◆ Exercise description
Give the data below again exactly as written, but without the pictures.

● ● ● ● ●

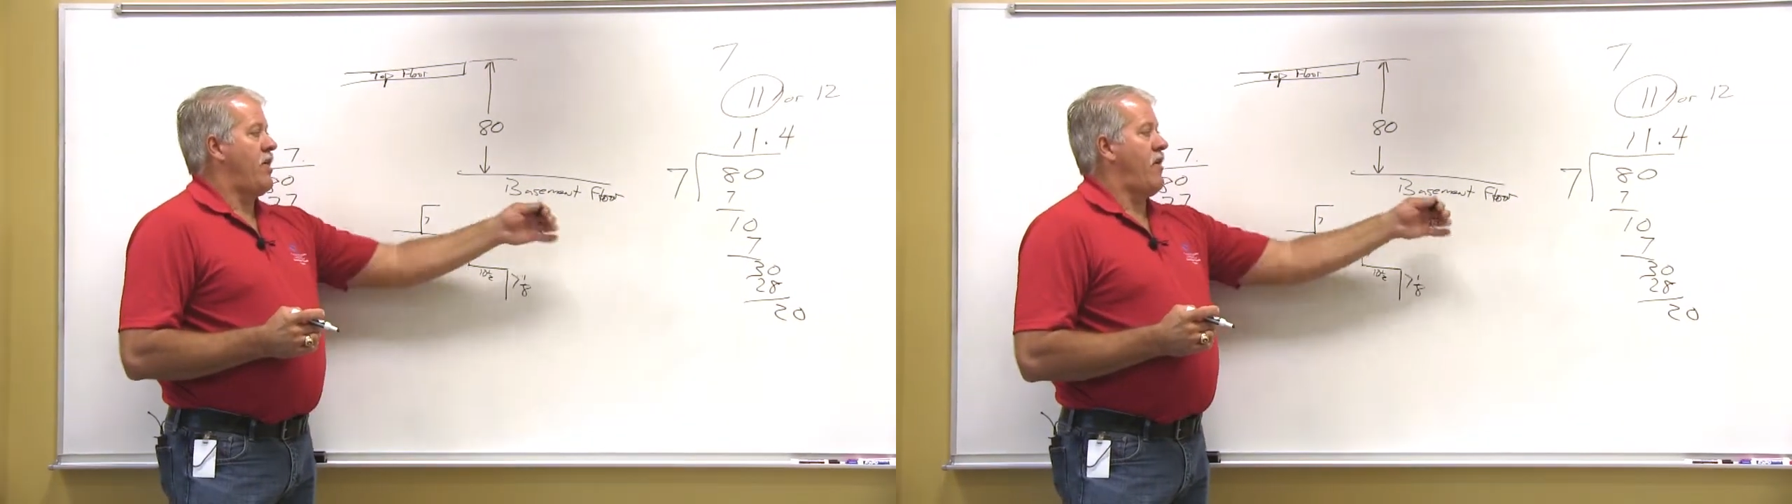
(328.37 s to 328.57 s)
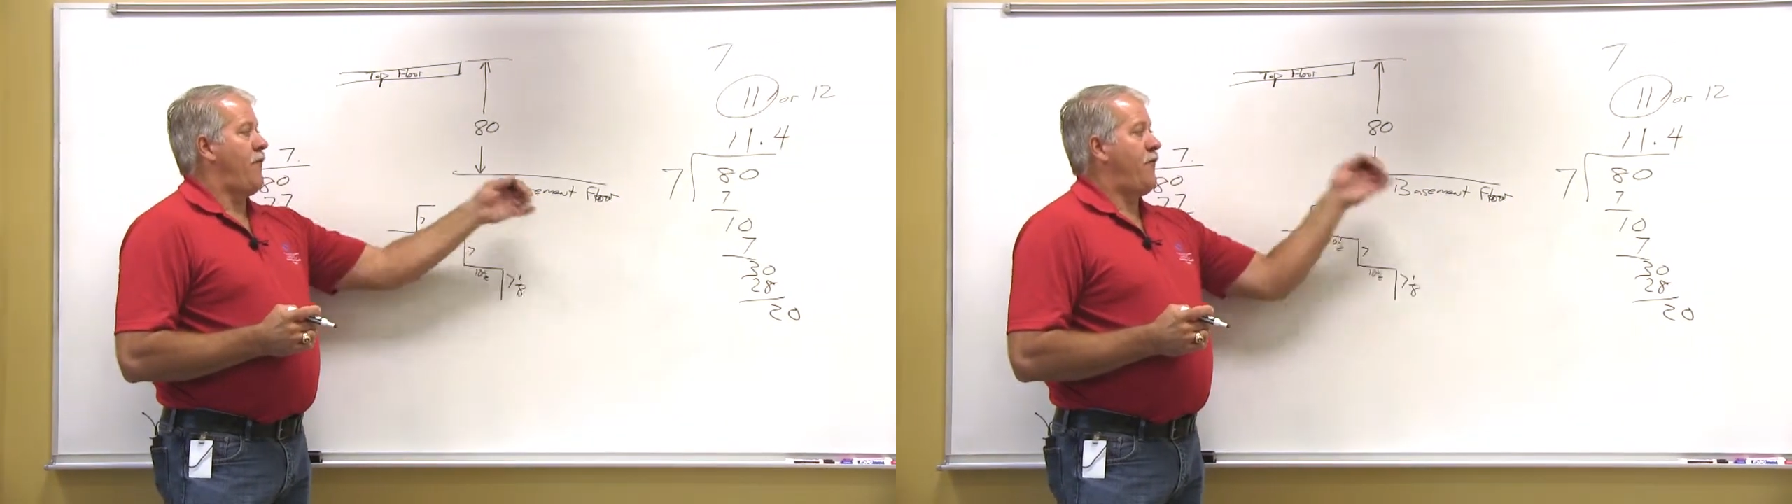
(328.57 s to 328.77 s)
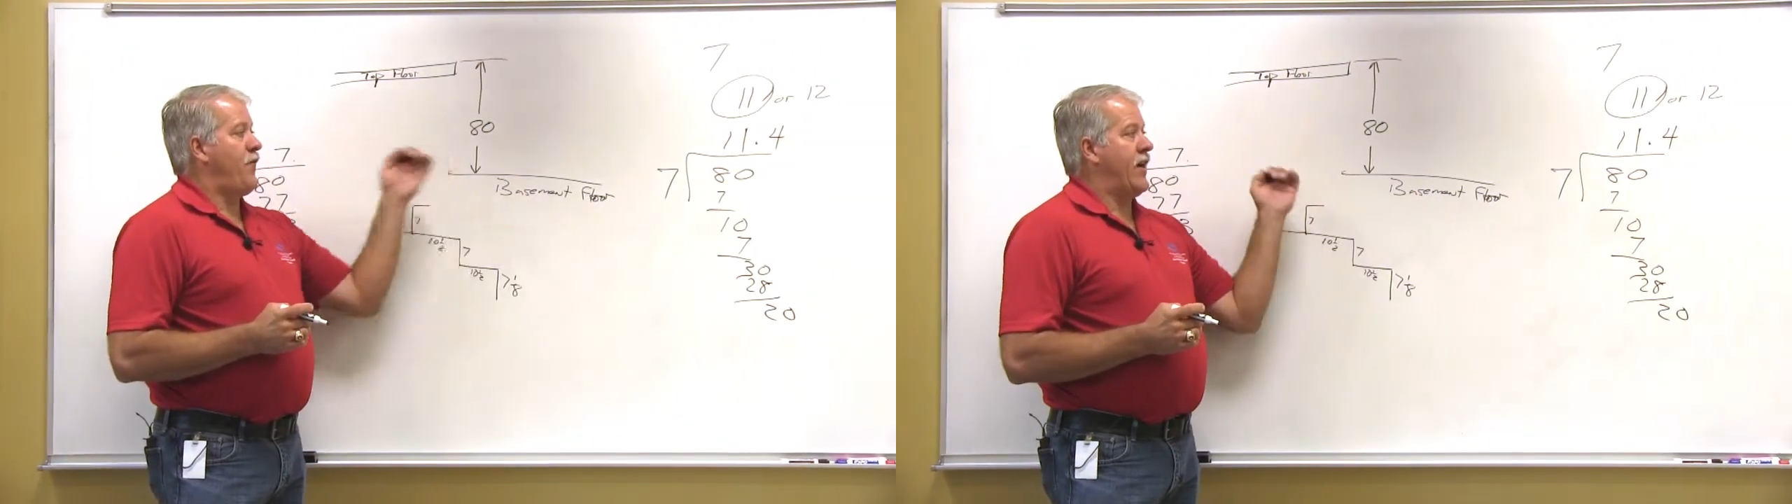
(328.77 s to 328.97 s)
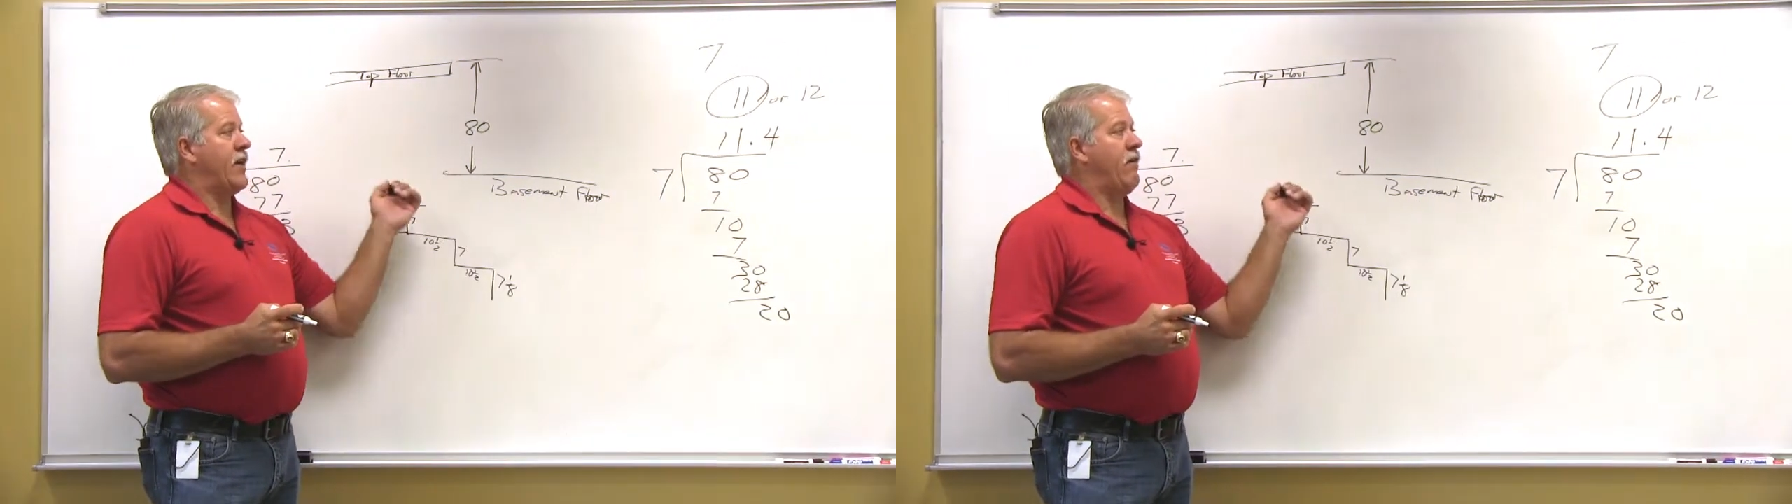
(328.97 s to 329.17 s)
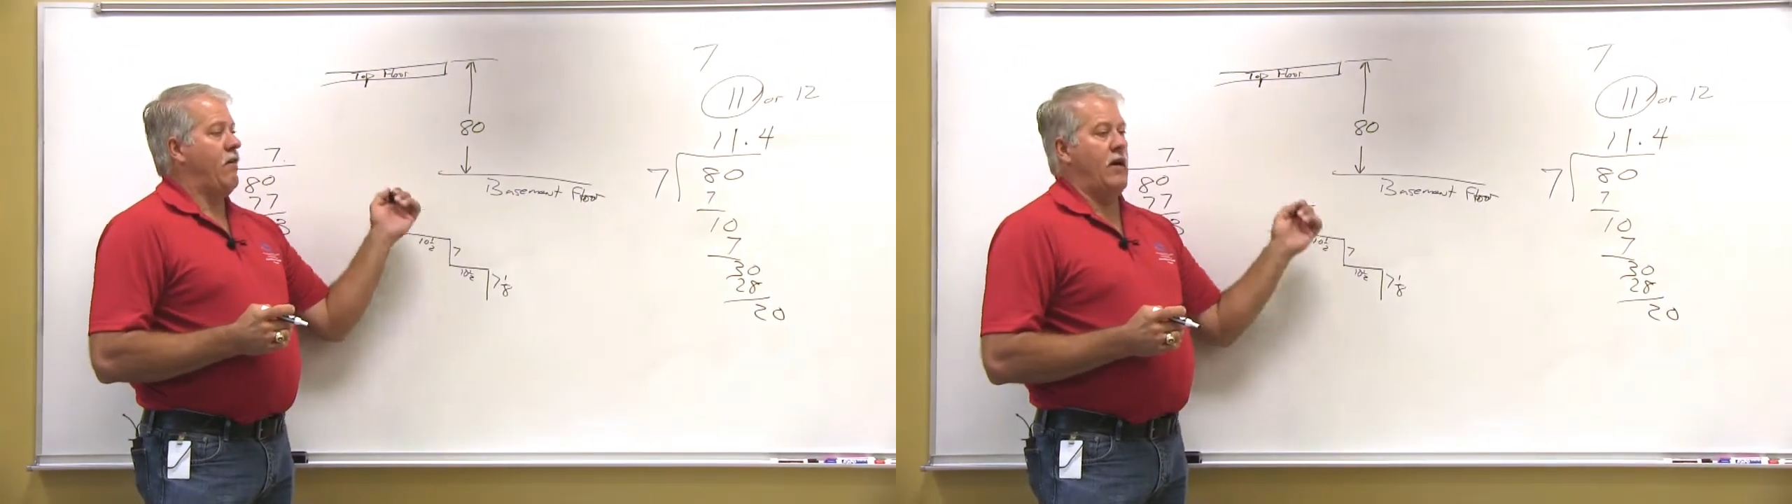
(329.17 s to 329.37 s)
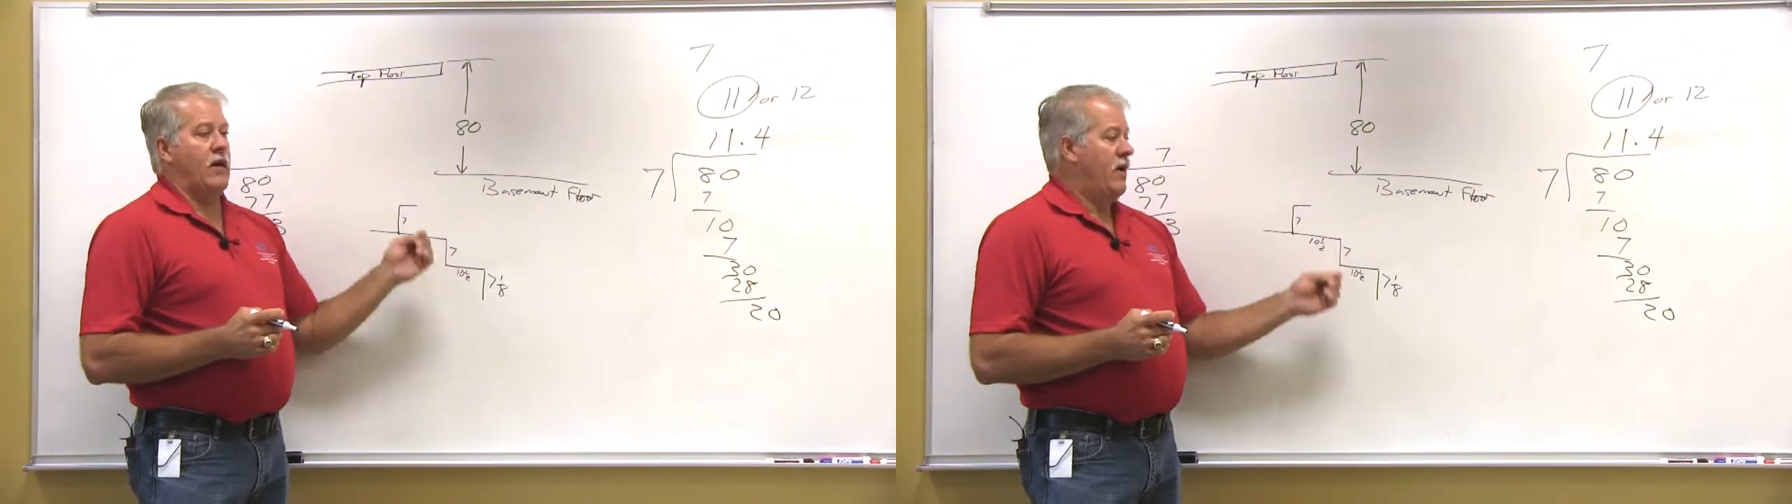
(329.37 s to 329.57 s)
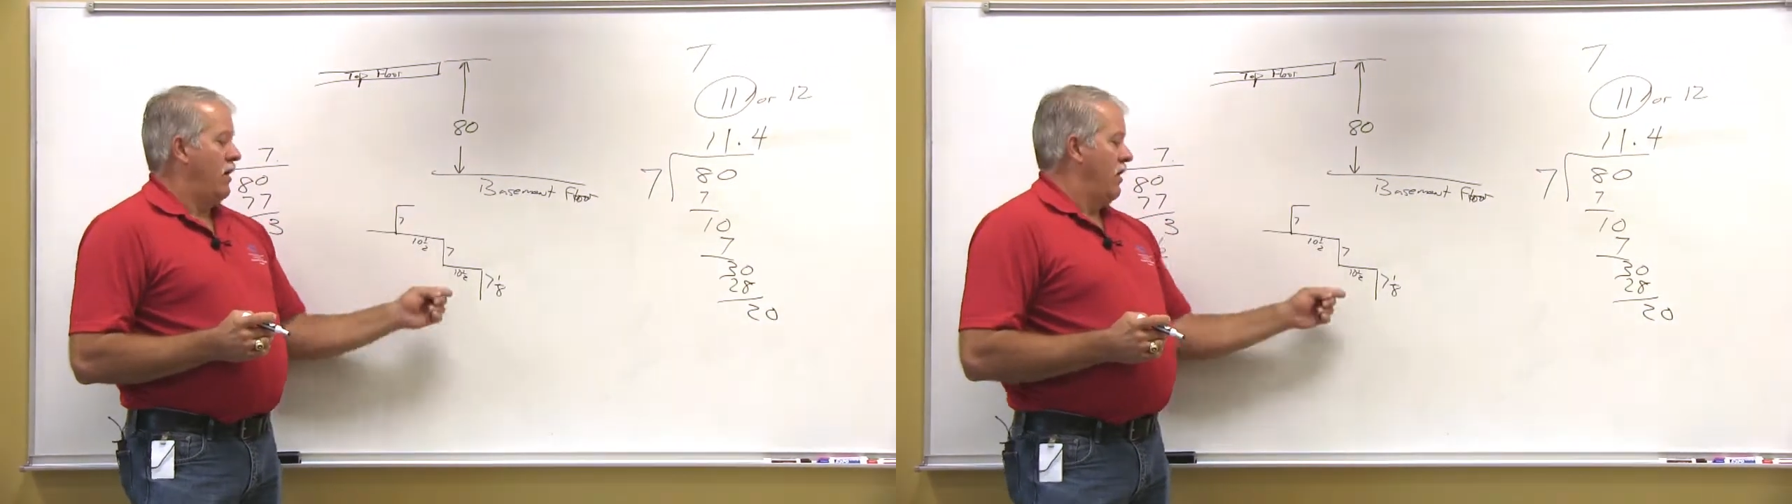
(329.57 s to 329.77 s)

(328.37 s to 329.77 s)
of figuring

● ● ● ● ●

◆ Solution to this task
(328.37 s to 328.57 s)
(328.57 s to 328.77 s)
(328.77 s to 328.97 s)
(328.97 s to 329.17 s)
(329.17 s to 329.37 s)
(329.37 s to 329.57 s)
(329.57 s to 329.77 s)

(328.37 s to 329.77 s)
of figuring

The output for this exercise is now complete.